Instructions for the task =
Copy verbatim the block of lines in the entries below whose first line contains "[2.08-2.42s]" and whose last line contains "(234.81 s to 235.11 s)". Leave out all other lines.

Provided records =
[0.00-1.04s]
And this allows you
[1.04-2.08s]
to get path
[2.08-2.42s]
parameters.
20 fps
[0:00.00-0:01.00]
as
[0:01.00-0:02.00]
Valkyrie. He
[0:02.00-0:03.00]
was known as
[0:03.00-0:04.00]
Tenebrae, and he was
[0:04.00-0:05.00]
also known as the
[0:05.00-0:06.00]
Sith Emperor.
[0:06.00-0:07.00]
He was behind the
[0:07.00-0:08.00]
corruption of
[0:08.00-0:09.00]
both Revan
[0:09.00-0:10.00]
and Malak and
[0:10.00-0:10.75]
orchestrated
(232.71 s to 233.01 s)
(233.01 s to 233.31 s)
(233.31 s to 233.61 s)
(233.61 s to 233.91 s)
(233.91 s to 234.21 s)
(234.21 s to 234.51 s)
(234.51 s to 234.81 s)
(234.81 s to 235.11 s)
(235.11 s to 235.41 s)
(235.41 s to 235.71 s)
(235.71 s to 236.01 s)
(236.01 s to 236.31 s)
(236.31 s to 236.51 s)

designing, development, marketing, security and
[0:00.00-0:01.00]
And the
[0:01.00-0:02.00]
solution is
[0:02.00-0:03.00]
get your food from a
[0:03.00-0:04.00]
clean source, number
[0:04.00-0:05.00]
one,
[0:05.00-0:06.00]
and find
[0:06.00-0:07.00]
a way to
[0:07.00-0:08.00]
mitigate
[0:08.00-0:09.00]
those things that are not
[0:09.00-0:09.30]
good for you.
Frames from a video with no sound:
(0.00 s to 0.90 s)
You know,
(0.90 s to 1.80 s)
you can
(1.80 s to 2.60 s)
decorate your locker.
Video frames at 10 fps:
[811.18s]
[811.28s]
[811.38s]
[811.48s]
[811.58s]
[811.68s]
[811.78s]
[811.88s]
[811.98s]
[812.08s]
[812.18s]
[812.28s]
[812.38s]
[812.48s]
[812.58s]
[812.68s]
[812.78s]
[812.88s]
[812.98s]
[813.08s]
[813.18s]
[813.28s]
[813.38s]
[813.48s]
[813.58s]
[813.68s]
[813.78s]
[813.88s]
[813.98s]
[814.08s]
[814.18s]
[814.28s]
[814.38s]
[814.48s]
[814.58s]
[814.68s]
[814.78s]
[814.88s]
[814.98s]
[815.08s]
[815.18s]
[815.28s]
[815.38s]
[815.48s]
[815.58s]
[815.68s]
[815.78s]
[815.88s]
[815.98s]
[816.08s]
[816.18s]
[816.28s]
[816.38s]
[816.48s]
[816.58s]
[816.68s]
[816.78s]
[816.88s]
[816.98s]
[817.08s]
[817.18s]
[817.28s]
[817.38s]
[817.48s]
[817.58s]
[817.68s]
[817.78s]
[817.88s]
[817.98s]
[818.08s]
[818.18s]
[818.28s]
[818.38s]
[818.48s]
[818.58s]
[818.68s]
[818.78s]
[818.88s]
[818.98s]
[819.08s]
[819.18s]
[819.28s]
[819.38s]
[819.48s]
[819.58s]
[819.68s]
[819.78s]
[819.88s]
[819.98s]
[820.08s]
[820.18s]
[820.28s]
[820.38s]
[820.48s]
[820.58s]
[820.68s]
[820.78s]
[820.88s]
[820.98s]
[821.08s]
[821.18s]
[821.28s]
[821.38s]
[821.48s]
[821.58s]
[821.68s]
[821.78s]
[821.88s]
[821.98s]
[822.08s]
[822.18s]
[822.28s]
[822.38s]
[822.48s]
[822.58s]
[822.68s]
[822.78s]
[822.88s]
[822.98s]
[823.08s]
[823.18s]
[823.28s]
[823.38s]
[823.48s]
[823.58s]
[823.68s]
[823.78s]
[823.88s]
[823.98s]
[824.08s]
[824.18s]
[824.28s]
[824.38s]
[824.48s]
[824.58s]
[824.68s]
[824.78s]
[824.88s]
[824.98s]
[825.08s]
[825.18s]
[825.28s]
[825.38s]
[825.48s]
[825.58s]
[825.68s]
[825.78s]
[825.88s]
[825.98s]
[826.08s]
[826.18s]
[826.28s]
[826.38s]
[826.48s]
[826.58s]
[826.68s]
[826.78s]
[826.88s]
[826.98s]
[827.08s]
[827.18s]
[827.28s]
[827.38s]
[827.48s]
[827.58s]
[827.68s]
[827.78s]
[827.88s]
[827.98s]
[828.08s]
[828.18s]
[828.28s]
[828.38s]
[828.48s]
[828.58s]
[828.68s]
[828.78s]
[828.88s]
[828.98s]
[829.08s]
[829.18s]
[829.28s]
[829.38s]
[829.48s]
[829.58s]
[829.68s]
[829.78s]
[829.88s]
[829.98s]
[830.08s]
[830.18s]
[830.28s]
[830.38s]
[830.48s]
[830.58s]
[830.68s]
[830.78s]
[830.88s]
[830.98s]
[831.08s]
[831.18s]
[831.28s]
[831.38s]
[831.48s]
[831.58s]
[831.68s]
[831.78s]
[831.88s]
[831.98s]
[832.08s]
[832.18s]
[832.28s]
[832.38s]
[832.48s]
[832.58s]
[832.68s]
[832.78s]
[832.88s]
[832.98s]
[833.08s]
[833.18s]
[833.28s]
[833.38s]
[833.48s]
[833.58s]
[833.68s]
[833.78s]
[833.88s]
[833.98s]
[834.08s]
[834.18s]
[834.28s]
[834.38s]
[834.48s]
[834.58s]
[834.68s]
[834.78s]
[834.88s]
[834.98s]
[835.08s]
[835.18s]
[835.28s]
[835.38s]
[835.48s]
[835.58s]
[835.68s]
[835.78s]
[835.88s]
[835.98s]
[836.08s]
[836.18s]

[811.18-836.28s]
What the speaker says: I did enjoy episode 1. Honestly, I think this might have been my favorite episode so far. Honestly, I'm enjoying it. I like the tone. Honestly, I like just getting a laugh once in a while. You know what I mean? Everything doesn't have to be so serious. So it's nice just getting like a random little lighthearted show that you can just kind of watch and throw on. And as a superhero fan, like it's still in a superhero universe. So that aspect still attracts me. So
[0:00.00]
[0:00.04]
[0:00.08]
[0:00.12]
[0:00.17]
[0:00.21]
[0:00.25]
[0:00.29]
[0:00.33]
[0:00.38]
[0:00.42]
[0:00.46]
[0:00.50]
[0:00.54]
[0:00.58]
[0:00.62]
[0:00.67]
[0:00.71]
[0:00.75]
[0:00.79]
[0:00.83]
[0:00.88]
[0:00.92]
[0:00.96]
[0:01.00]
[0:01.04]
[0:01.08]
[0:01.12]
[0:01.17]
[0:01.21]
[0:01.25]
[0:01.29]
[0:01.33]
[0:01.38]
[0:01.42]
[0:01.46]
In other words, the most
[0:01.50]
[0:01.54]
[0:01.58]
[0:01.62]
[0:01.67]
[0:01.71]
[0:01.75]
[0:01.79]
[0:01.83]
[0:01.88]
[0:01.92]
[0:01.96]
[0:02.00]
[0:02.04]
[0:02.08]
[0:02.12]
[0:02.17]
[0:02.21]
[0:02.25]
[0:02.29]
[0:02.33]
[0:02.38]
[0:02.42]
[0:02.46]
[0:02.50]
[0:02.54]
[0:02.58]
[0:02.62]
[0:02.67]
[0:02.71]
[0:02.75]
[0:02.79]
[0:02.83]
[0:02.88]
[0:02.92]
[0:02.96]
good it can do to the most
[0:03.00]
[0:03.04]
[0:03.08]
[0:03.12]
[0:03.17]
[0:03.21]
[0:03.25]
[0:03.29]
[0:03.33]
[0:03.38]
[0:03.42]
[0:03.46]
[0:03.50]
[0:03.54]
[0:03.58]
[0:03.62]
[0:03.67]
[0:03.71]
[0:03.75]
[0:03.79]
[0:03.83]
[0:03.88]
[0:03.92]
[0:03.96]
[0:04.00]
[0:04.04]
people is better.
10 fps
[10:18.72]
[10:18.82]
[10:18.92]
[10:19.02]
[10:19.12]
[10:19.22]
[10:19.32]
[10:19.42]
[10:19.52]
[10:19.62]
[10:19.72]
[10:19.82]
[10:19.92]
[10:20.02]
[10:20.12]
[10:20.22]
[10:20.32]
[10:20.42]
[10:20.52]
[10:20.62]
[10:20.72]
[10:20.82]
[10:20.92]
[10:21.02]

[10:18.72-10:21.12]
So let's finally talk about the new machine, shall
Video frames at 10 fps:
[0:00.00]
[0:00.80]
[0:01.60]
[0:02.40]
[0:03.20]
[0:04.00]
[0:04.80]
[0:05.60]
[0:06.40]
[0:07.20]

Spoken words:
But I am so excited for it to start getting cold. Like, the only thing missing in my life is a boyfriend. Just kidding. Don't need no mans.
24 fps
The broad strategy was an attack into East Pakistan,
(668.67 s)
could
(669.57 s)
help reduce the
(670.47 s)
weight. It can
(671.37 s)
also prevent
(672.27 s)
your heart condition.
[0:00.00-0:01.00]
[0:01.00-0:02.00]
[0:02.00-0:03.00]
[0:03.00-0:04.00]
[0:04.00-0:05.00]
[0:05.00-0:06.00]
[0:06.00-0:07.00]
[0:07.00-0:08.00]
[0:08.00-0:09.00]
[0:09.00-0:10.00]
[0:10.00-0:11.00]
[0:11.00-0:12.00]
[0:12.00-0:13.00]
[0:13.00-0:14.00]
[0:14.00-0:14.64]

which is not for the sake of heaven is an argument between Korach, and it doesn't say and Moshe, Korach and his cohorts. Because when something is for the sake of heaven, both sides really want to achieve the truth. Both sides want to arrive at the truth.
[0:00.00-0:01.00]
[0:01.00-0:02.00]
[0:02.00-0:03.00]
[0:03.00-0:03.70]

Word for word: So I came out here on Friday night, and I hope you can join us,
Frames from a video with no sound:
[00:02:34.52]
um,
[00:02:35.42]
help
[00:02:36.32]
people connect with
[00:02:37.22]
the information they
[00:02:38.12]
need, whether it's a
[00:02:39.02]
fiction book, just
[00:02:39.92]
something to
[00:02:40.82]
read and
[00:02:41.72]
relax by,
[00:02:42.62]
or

Exercise answer =
[2.08-2.42s]
parameters.
20 fps
[0:00.00-0:01.00]
as
[0:01.00-0:02.00]
Valkyrie. He
[0:02.00-0:03.00]
was known as
[0:03.00-0:04.00]
Tenebrae, and he was
[0:04.00-0:05.00]
also known as the
[0:05.00-0:06.00]
Sith Emperor.
[0:06.00-0:07.00]
He was behind the
[0:07.00-0:08.00]
corruption of
[0:08.00-0:09.00]
both Revan
[0:09.00-0:10.00]
and Malak and
[0:10.00-0:10.75]
orchestrated
(232.71 s to 233.01 s)
(233.01 s to 233.31 s)
(233.31 s to 233.61 s)
(233.61 s to 233.91 s)
(233.91 s to 234.21 s)
(234.21 s to 234.51 s)
(234.51 s to 234.81 s)
(234.81 s to 235.11 s)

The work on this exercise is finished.